As Govshteyn notes, these issues are increasingly becoming tied to the geopolitical sphere, which governments view as strategically significant. The US, Japan and the Netherlands agreeing to restrict chip exports to China in January 2023, while China retaliated with its own export restrictions on key metals gallium and germanium in July 2023.
A shift out of China in progress
The consequence is more diversity in production centres, with a move outside China a particularly prominent direction for electronics and technology companies.
“There has been a long-term trend showing a move of Electronics & Electrical (E&E) sourcing away from China, especially among Western buyers,” says Sebastien Breteau, CEO for quality control and auditing firm QIMA.
For Bose Corporation they are looking to be “more diversified regionally within our supply chain, meaning that countries like Vietnam, Thailand, Malaysia,” are key targets for expansion says Global Head of Commercial Supply Chain Operations Tom de Groot.
Stability a necessity
While many Asian countries are set to benefit, they are not alone in seeing capacity expansion, with companies also focusing on Europe and North America.
For assembly and high value componentry and products there is a significant wave of inbound investment into these two regions, as well as countries located within their periphery.
These locations are on the rise because they offer “political and economic stability” alongside a “mature ecosystem with a skilled labour force” says Coy Zhong Ping Zhang, Head of Technology Vertical in the Greater China Area for A.P. Moller – Maersk.
Renewed government focus is also playing a role, with major incentives packages announced by various governments now feeding their way into planning and investment strategies.
In the US, public and private investments related to the CHIPS incentive program total $106bn and the EU’s CHIPS Act set aside a €43bn package.
People do see manufacturing in North America as an advantage
Alongside these mega packages, the Canadian, Chinese, Indian, Japanese, South Korean and UK governments have also announced supporting measures for chip manufacturing.
The final factor though, is the proximity and access to major end markets these locations offer.
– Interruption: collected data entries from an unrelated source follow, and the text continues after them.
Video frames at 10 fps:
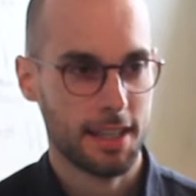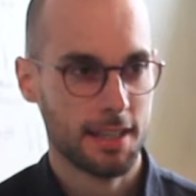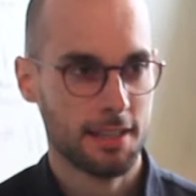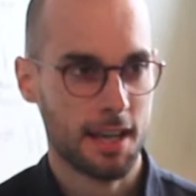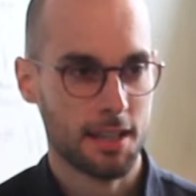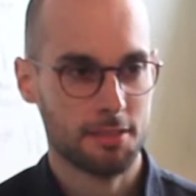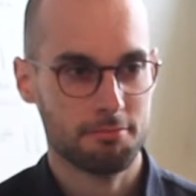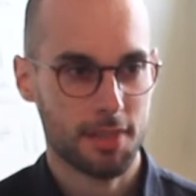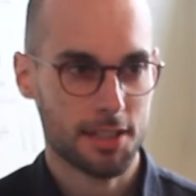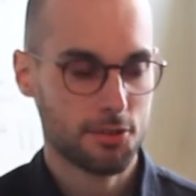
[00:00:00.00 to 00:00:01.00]
Again,
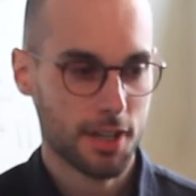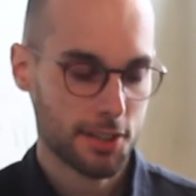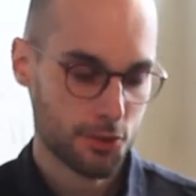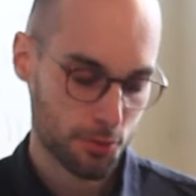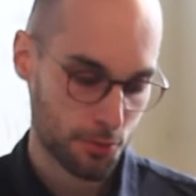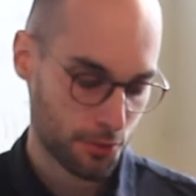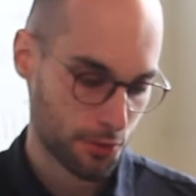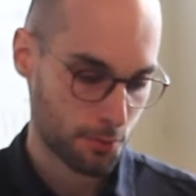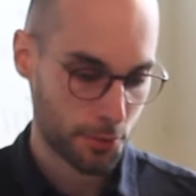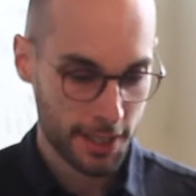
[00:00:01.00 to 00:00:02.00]
I try
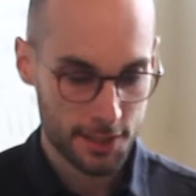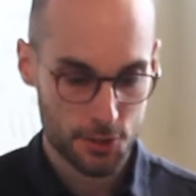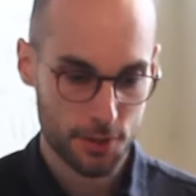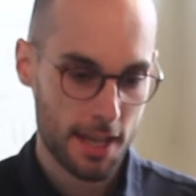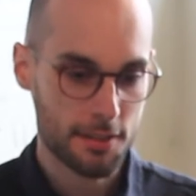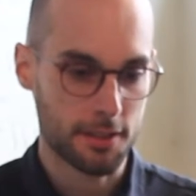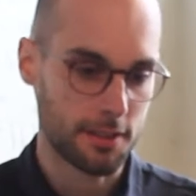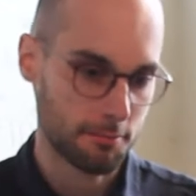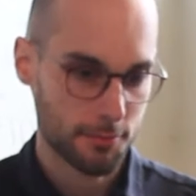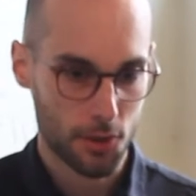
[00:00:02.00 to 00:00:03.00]
to bring
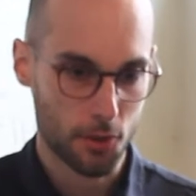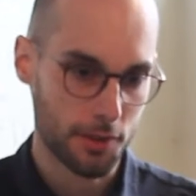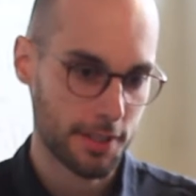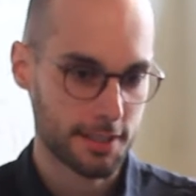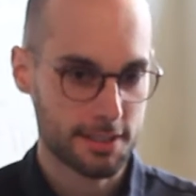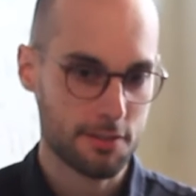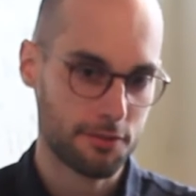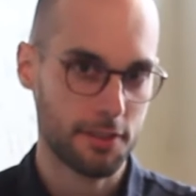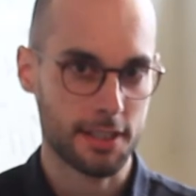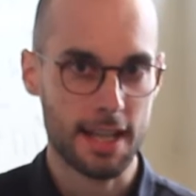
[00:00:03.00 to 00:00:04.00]
together all that
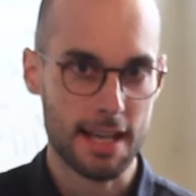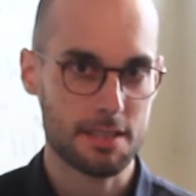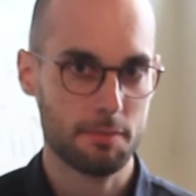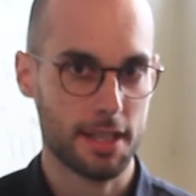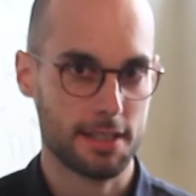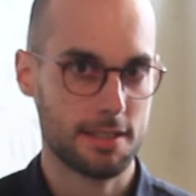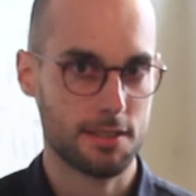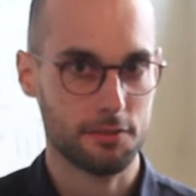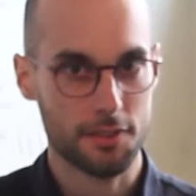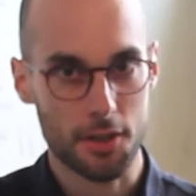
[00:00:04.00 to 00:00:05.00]
different
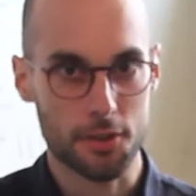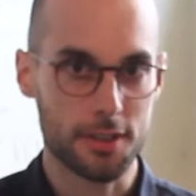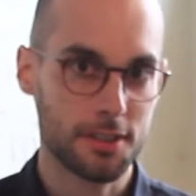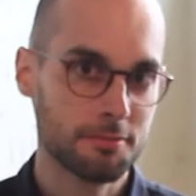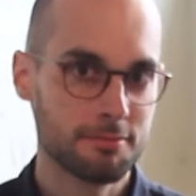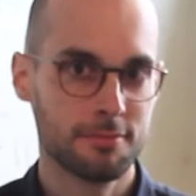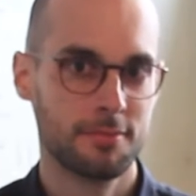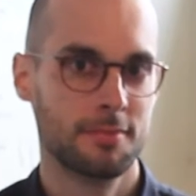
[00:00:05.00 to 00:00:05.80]
aspects of our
This has become more important in the context of recent disruptions, where shortages of chemicals and components, particularly semiconductors, from distant production centres left many companies scaling down production lines, or even shutting them down completely for short periods.
Closeness to key markets means “people do see manufacturing in North America as an advantage,” according to Govshteyn. “So, what we've seen is that when we are within 5%-to-10% of the of the price in China, it's very competitive and that’s when people pull the trigger and end up moving.”
Nonetheless, the transition will take time and is not free of hurdles.
“As with any sourcing moves, these things take time, especially when moving away from sourcing markets like China, which have vast infrastructure in place,” comments Breteau.
Access to local supply chains is just much better in China
Similarly, Bose’s de Groot notes that alternative locations suffer from an “absence of good second- and third-tier suppliers into facilities,” especially for chemicals and components.
“Access to local supply chains is just much better in China,” admits Govshteyn. “When you go to China and you're assembling electronics, you can easily get plastics right next door or metals right next door. There's a whole ecosystem.”
However, “the demand is just now starting to build,” he thinks. This will bring change so, “when you look at the at this same problem 10 years from now, I think you're going to see a very different result.”